(Saved data entries)
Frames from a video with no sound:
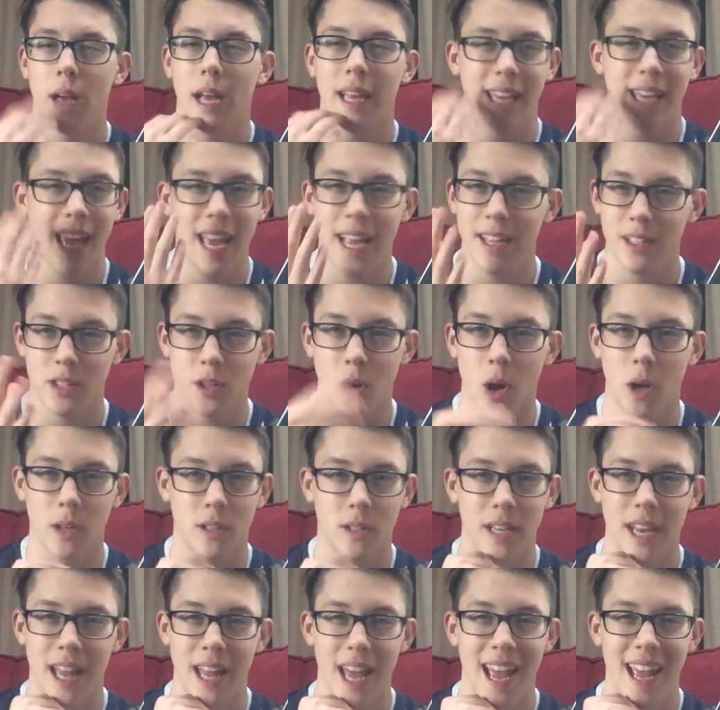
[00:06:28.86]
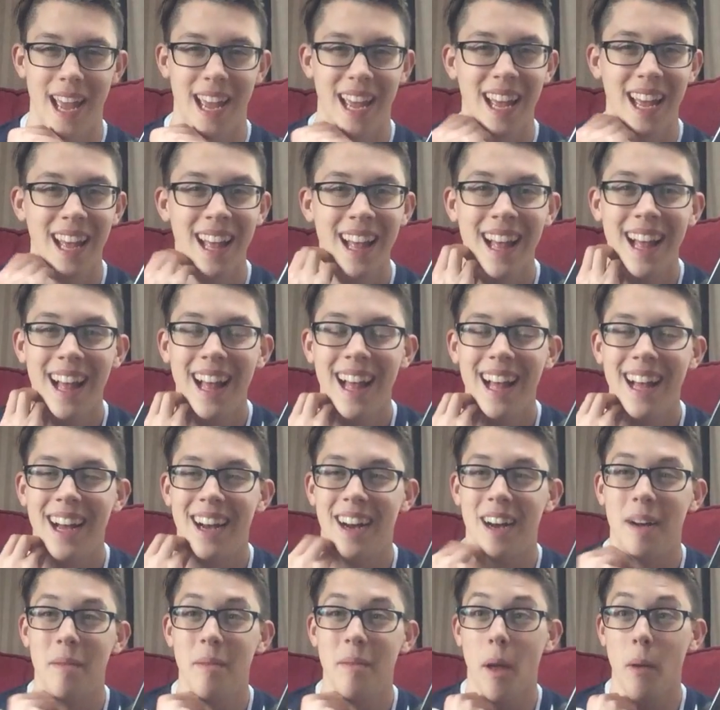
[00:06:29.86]
I can't talk today.
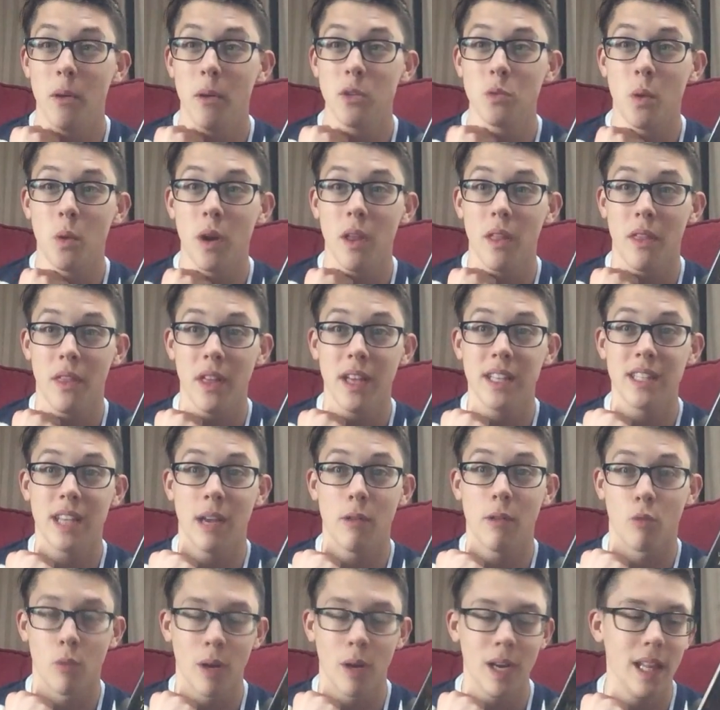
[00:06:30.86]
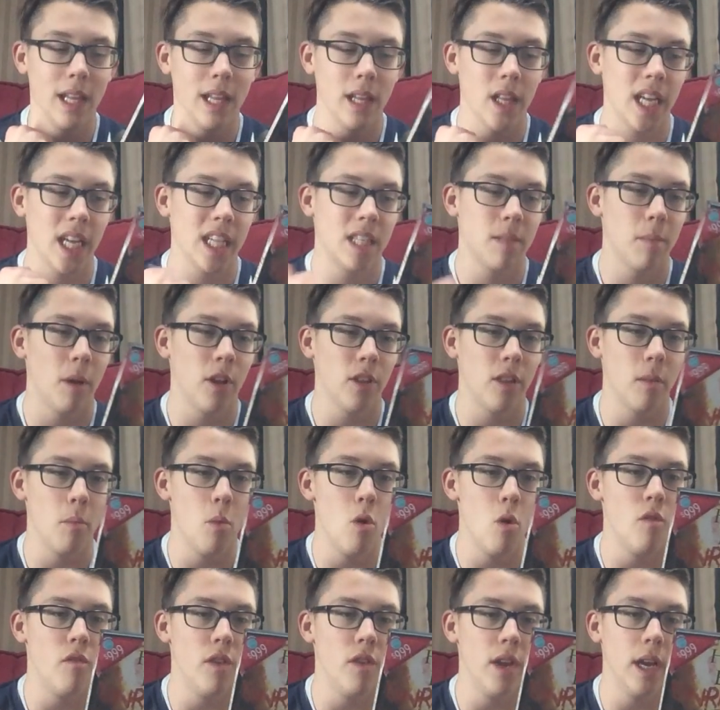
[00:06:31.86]
That was one of the things I really liked about
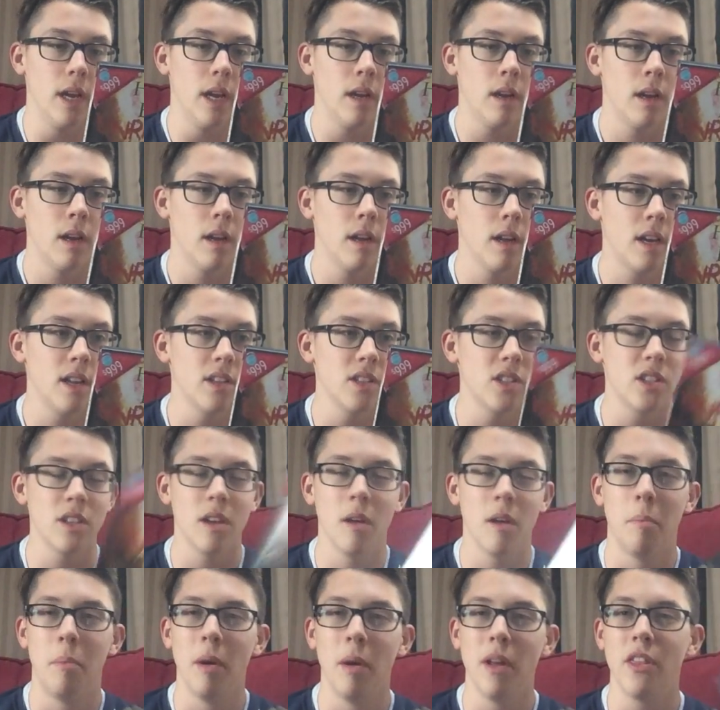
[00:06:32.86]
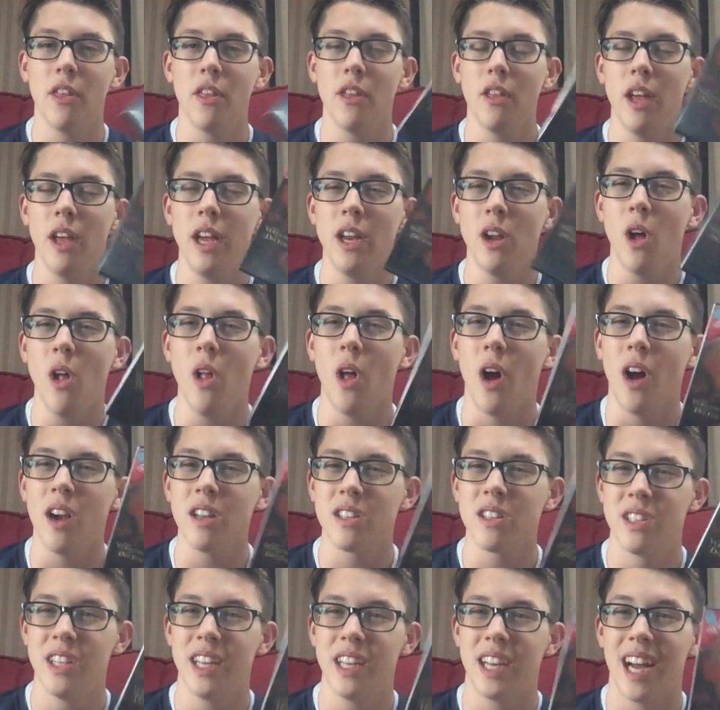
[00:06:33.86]
the movie in all
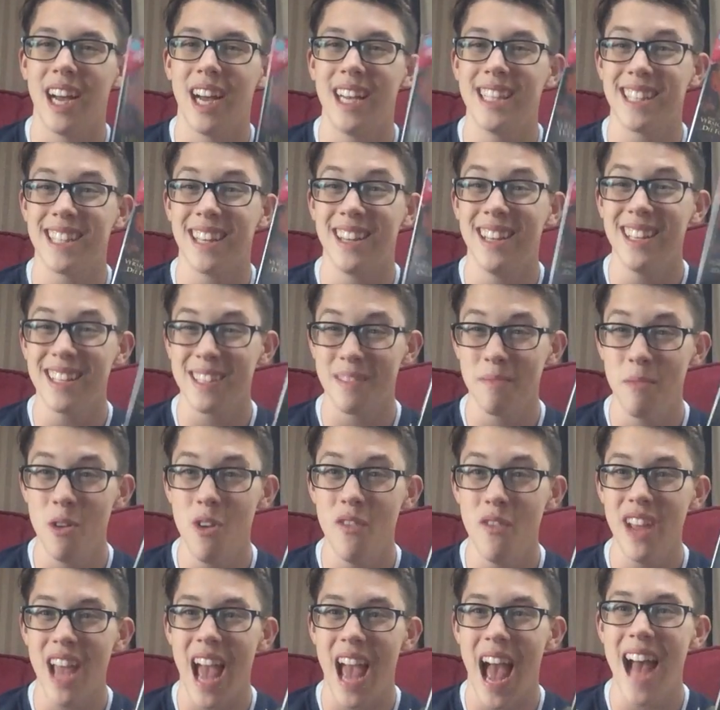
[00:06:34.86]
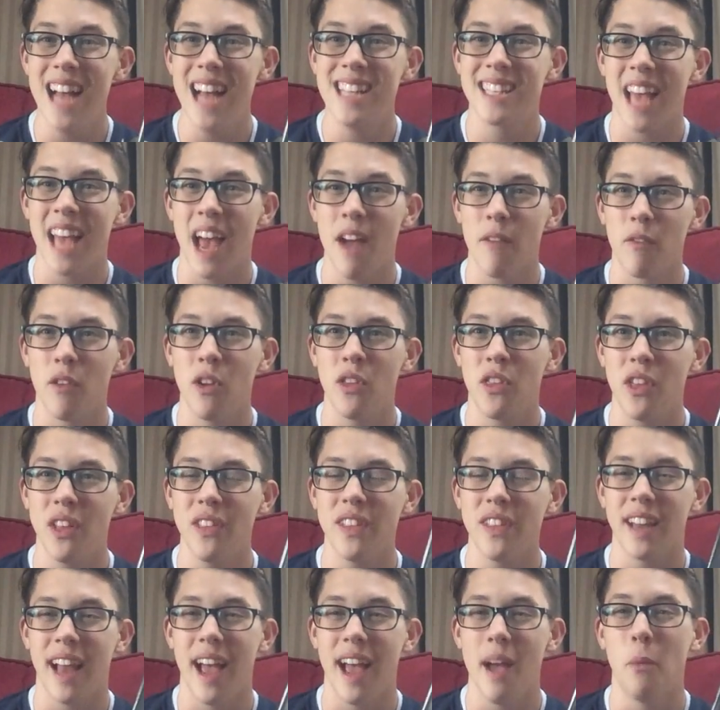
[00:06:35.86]
honesty, guys, this movie has
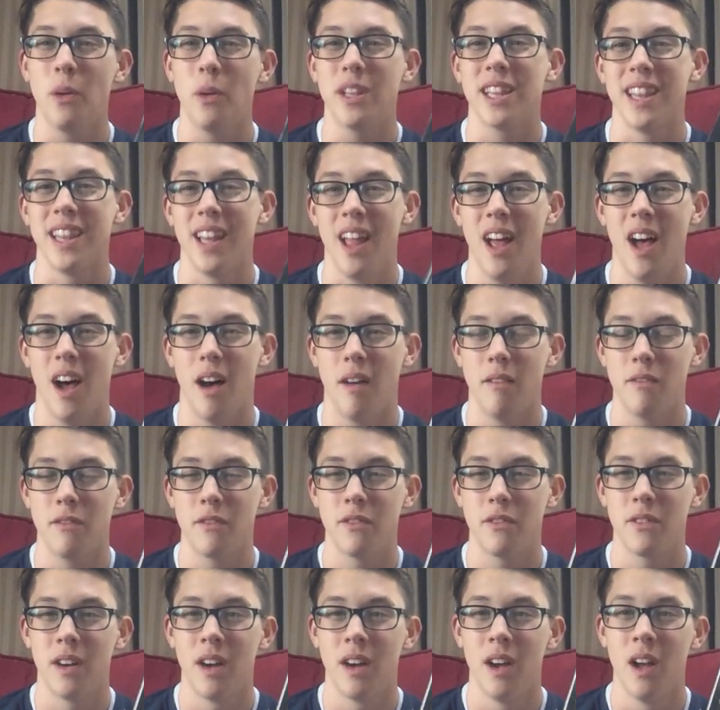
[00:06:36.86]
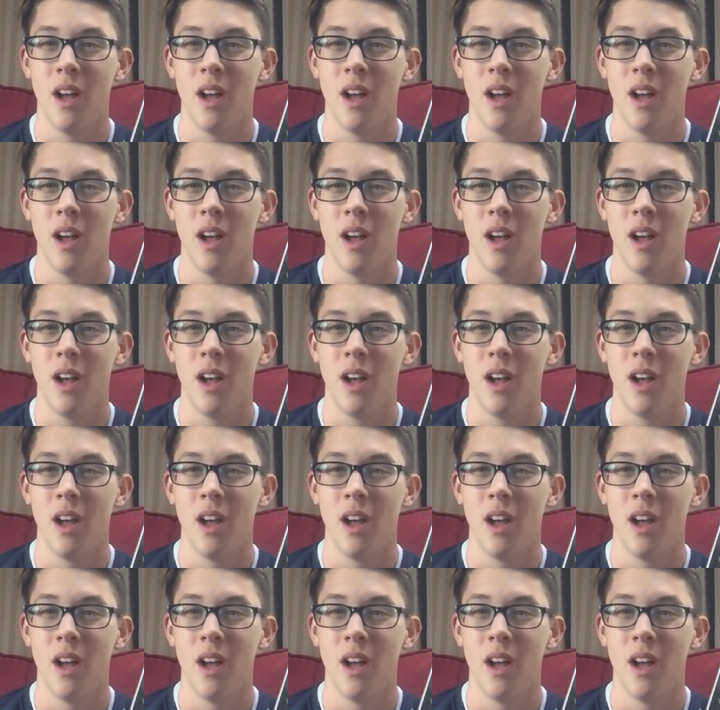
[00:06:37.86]
everything that I would love.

EXERCISE OBJECTIVE: Only the lines from the one containing "[00:06:28.86]" through the final line of the records should be retyped, exactly, with every picture omitted.

EXERCISE ANSWER:
[00:06:28.86]
[00:06:29.86]
I can't talk today.
[00:06:30.86]
[00:06:31.86]
That was one of the things I really liked about
[00:06:32.86]
[00:06:33.86]
the movie in all
[00:06:34.86]
[00:06:35.86]
honesty, guys, this movie has
[00:06:36.86]
[00:06:37.86]
everything that I would love.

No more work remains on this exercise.